• **Exercise requirements**: Nothing but the images is to be left out of your exact copy of the entries.

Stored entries

※ ※ ※

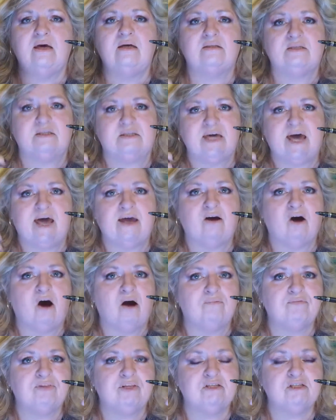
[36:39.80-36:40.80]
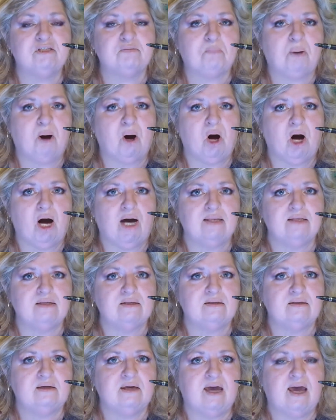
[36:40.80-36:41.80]
to take off the spot.
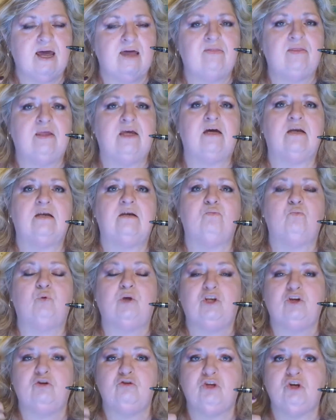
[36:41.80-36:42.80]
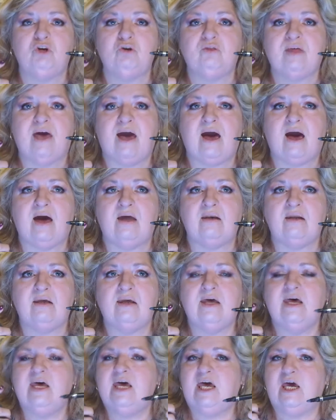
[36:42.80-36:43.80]
And then when you do that,
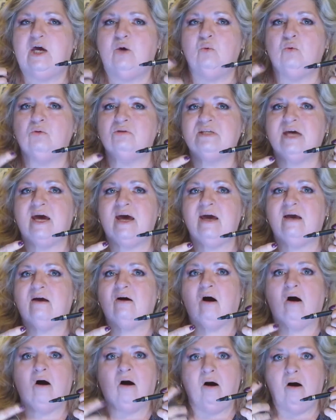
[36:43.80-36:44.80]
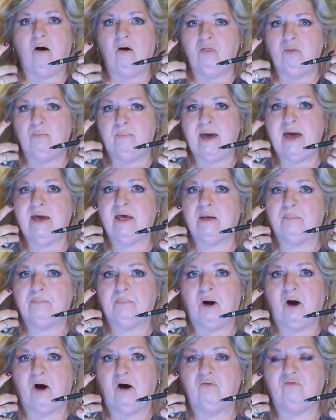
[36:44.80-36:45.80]
it will take all the makeup
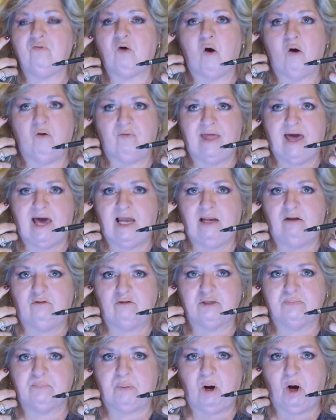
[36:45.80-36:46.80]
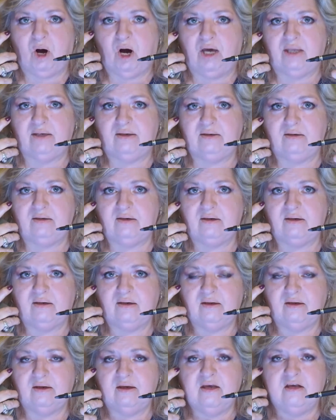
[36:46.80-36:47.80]
off on that little spot.
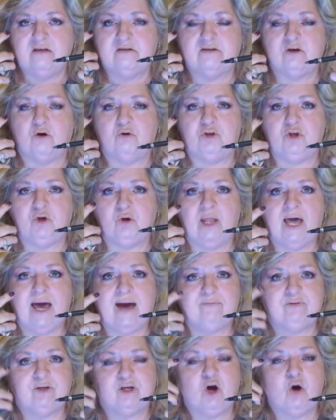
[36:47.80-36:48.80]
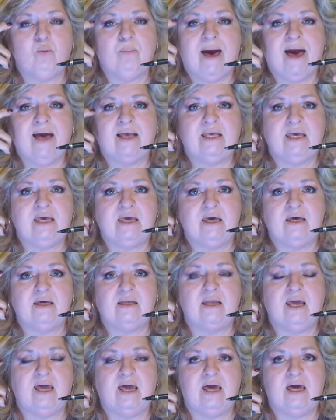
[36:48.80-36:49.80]
So you'll have to go back
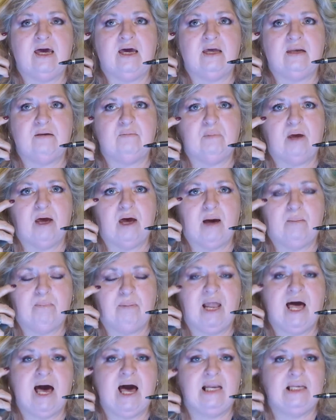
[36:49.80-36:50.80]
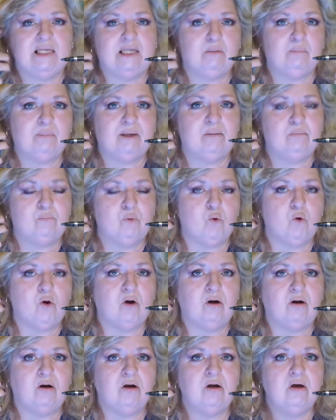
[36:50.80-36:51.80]
in and apply a little bit
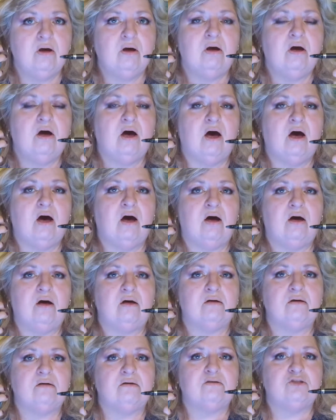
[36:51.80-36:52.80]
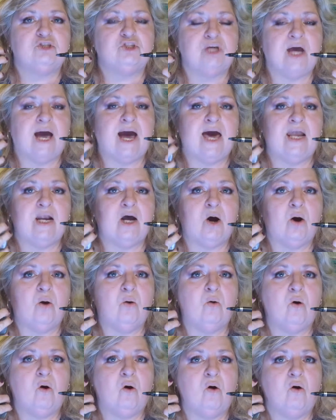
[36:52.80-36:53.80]
more uh,
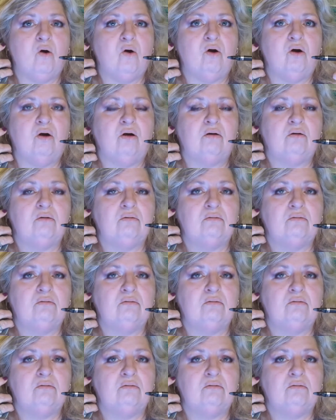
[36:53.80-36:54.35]
shadow or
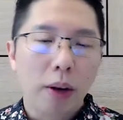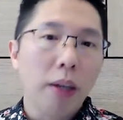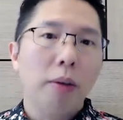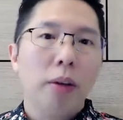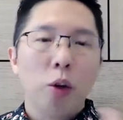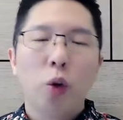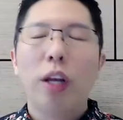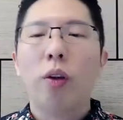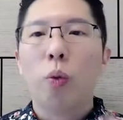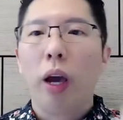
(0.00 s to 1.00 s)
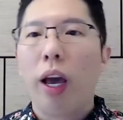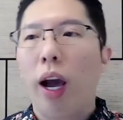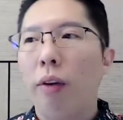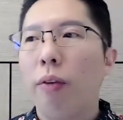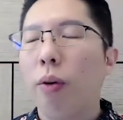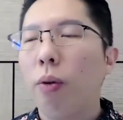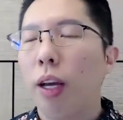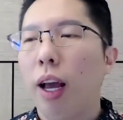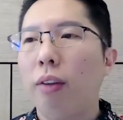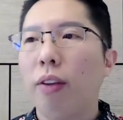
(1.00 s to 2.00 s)
right? So that's where I feel
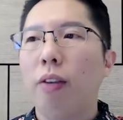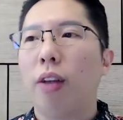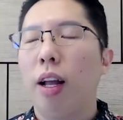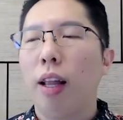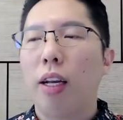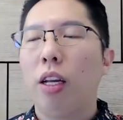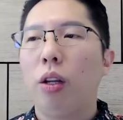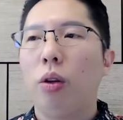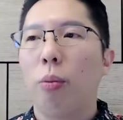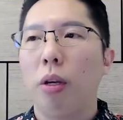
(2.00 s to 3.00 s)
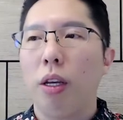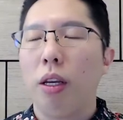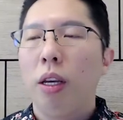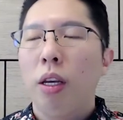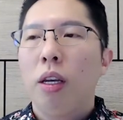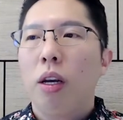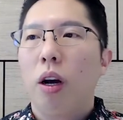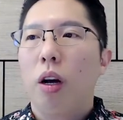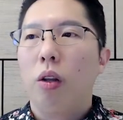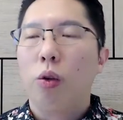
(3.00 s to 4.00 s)
the assets are likely to be
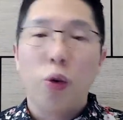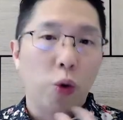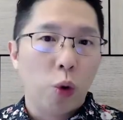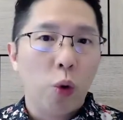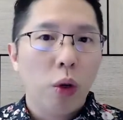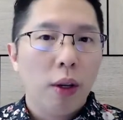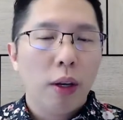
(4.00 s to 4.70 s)
uh, to grow,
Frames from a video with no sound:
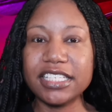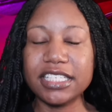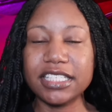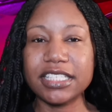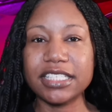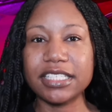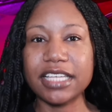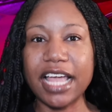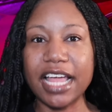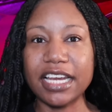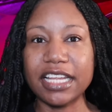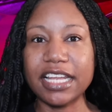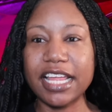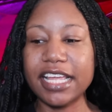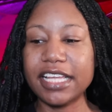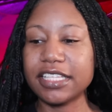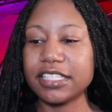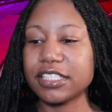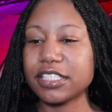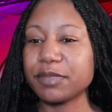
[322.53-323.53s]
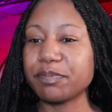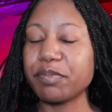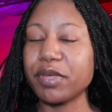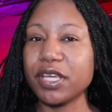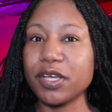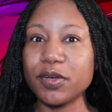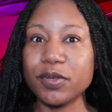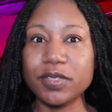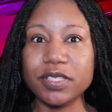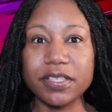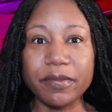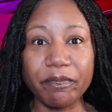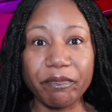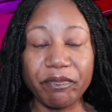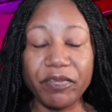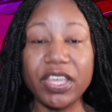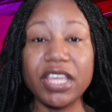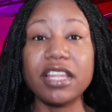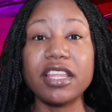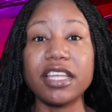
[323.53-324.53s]
just kind of like spilled
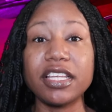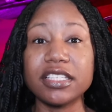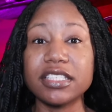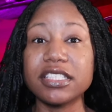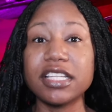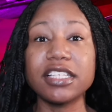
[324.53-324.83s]
some feelings,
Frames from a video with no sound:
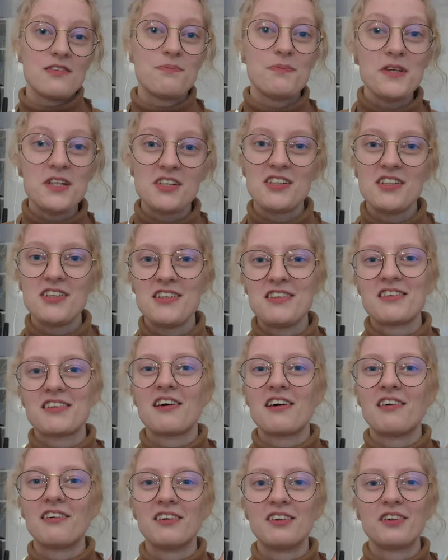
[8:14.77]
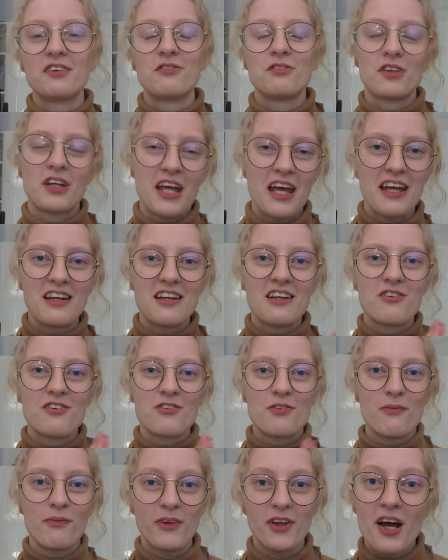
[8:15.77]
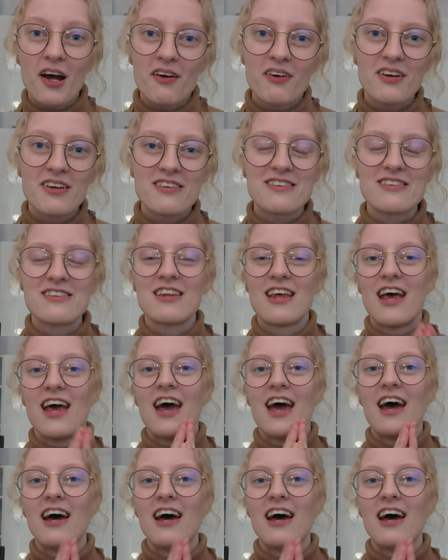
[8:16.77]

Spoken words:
species called Canis familiaris,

※ ※ ※

• **Output for this exercise**:
[36:39.80-36:40.80]
[36:40.80-36:41.80]
to take off the spot.
[36:41.80-36:42.80]
[36:42.80-36:43.80]
And then when you do that,
[36:43.80-36:44.80]
[36:44.80-36:45.80]
it will take all the makeup
[36:45.80-36:46.80]
[36:46.80-36:47.80]
off on that little spot.
[36:47.80-36:48.80]
[36:48.80-36:49.80]
So you'll have to go back
[36:49.80-36:50.80]
[36:50.80-36:51.80]
in and apply a little bit
[36:51.80-36:52.80]
[36:52.80-36:53.80]
more uh,
[36:53.80-36:54.35]
shadow or
(0.00 s to 1.00 s)
(1.00 s to 2.00 s)
right? So that's where I feel
(2.00 s to 3.00 s)
(3.00 s to 4.00 s)
the assets are likely to be
(4.00 s to 4.70 s)
uh, to grow,
Frames from a video with no sound:
[322.53-323.53s]
[323.53-324.53s]
just kind of like spilled
[324.53-324.83s]
some feelings,
Frames from a video with no sound:
[8:14.77]
[8:15.77]
[8:16.77]

Spoken words:
species called Canis familiaris,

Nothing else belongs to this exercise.